=== Exercise ===
Return all entries verbatim; skip any pictures.

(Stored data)
════
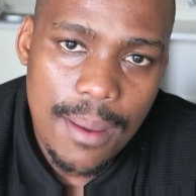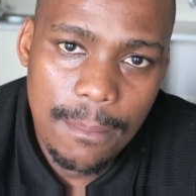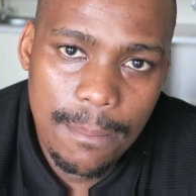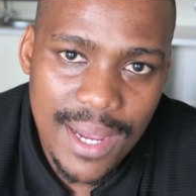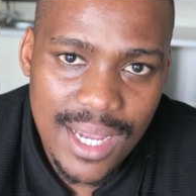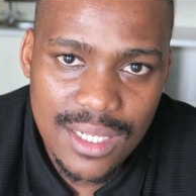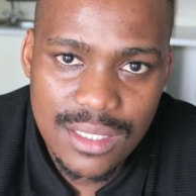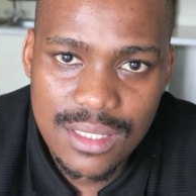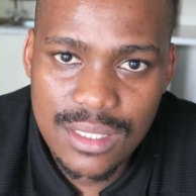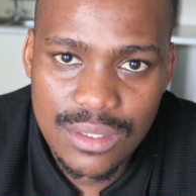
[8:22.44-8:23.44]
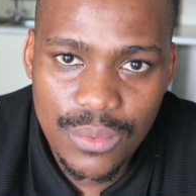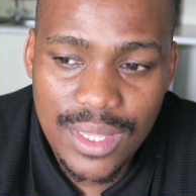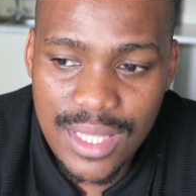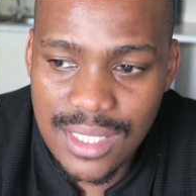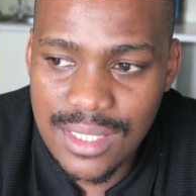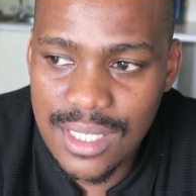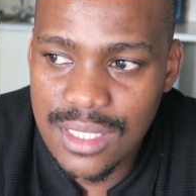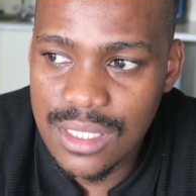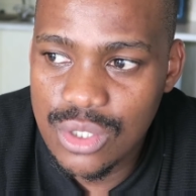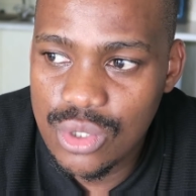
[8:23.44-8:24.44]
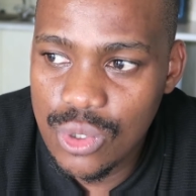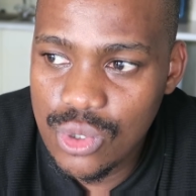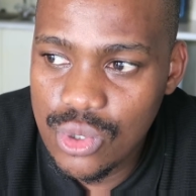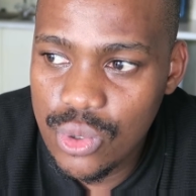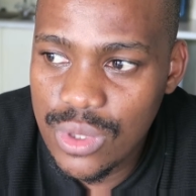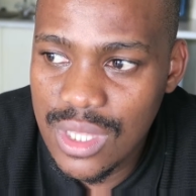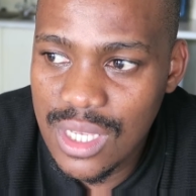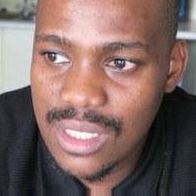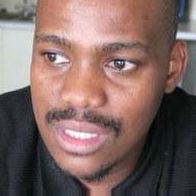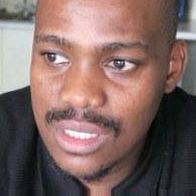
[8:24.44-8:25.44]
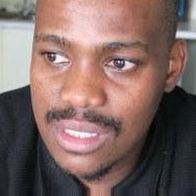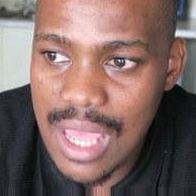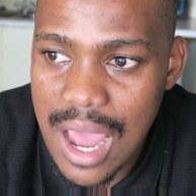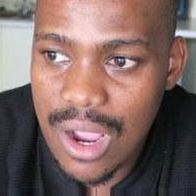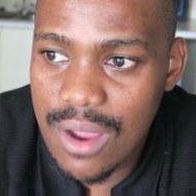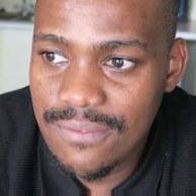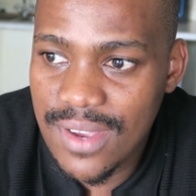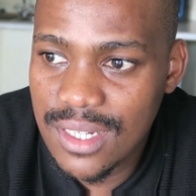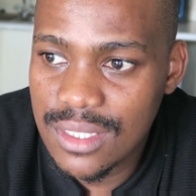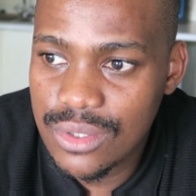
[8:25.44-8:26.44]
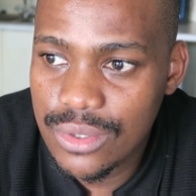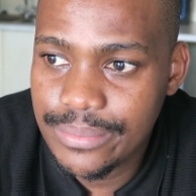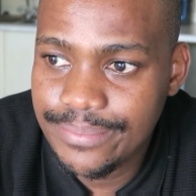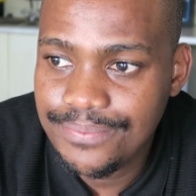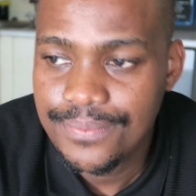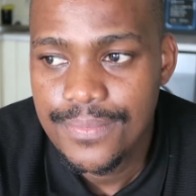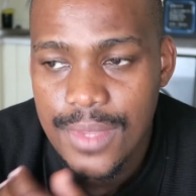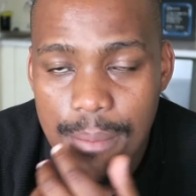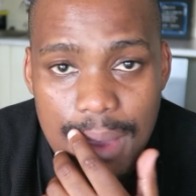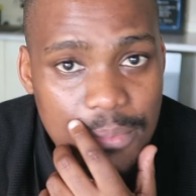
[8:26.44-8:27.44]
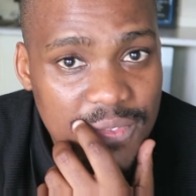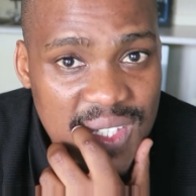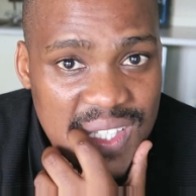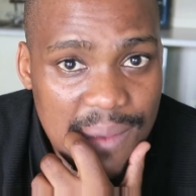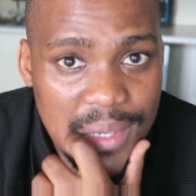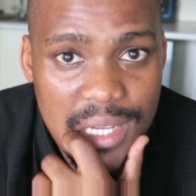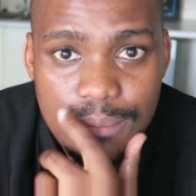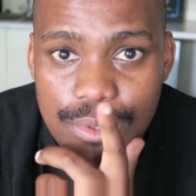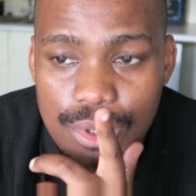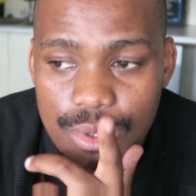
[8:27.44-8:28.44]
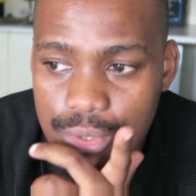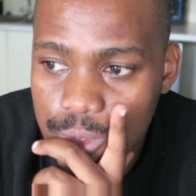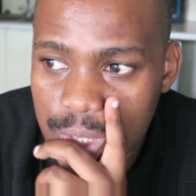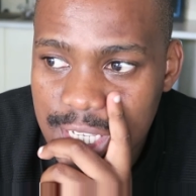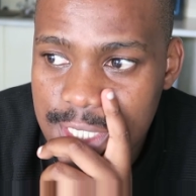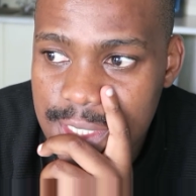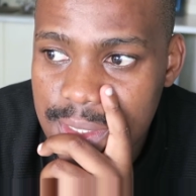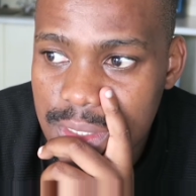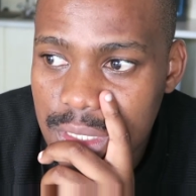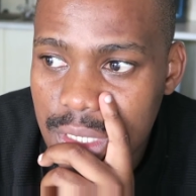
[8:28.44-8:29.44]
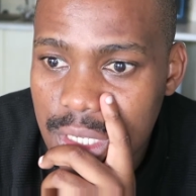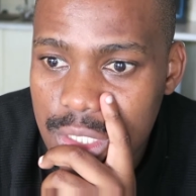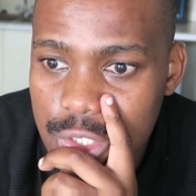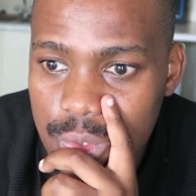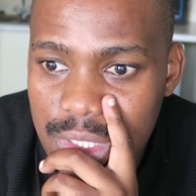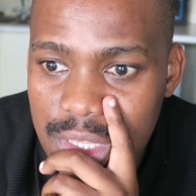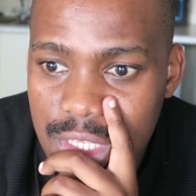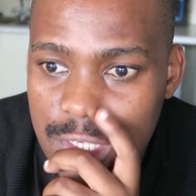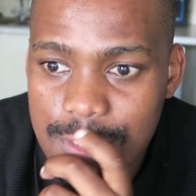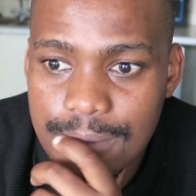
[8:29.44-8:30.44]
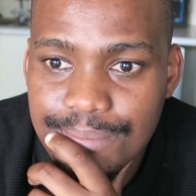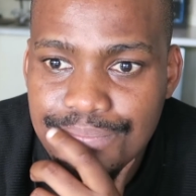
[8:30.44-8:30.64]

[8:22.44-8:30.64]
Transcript: But with that said, it's those two things that I can't find. So my birthday is coming up, so do that, do the things.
════
=== Task result ===
[8:22.44-8:23.44]
[8:23.44-8:24.44]
[8:24.44-8:25.44]
[8:25.44-8:26.44]
[8:26.44-8:27.44]
[8:27.44-8:28.44]
[8:28.44-8:29.44]
[8:29.44-8:30.44]
[8:30.44-8:30.64]

[8:22.44-8:30.64]
Transcript: But with that said, it's those two things that I can't find. So my birthday is coming up, so do that, do the things.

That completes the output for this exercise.